• ACTIVITY
Write out all of the entries that follow, word for word, but skip the pictures.

(DATA PROVIDED Opens)

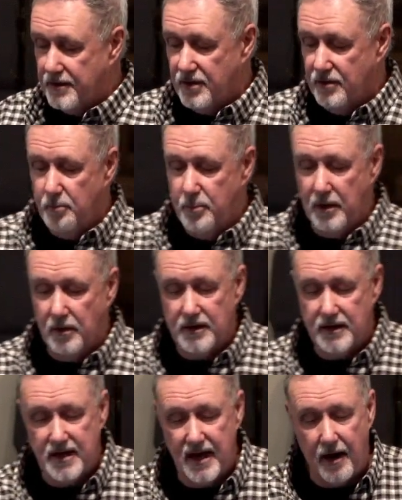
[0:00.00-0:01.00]
to build
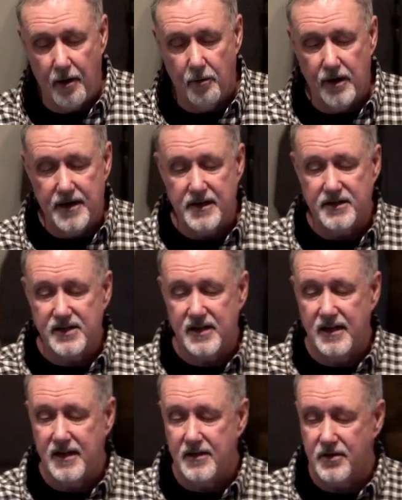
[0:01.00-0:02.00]
a tower in a
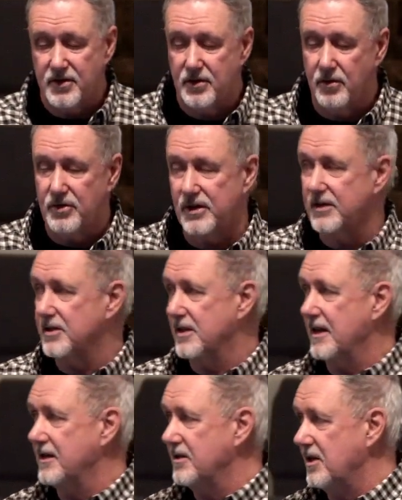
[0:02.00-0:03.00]
city, there's no such
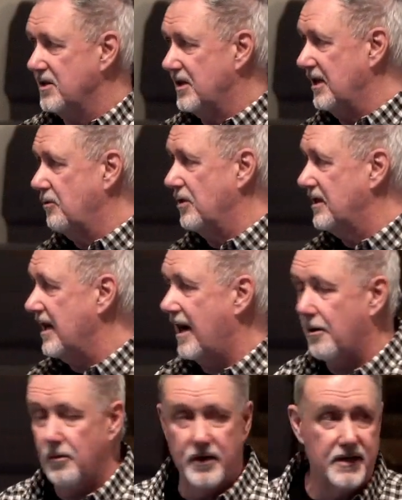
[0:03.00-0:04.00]
thing as a secret
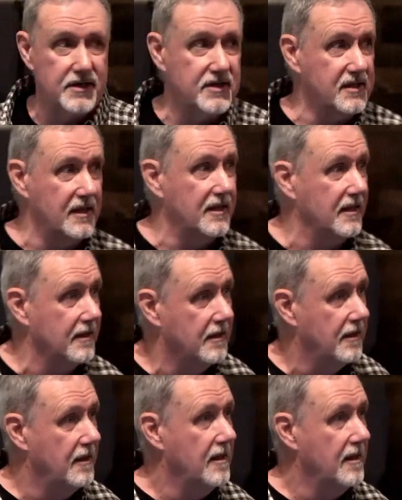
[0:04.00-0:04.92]
tower in a city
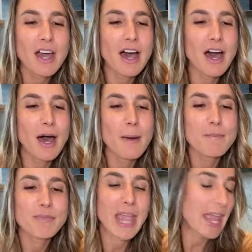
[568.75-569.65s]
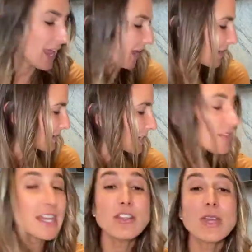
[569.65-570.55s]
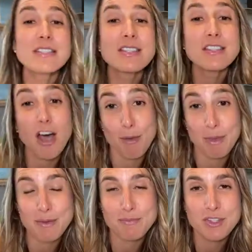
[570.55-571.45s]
And then you get to top it.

(DATA PROVIDED Closes)

• RESULT BELOW
[0:00.00-0:01.00]
to build
[0:01.00-0:02.00]
a tower in a
[0:02.00-0:03.00]
city, there's no such
[0:03.00-0:04.00]
thing as a secret
[0:04.00-0:04.92]
tower in a city
[568.75-569.65s]
[569.65-570.55s]
[570.55-571.45s]
And then you get to top it.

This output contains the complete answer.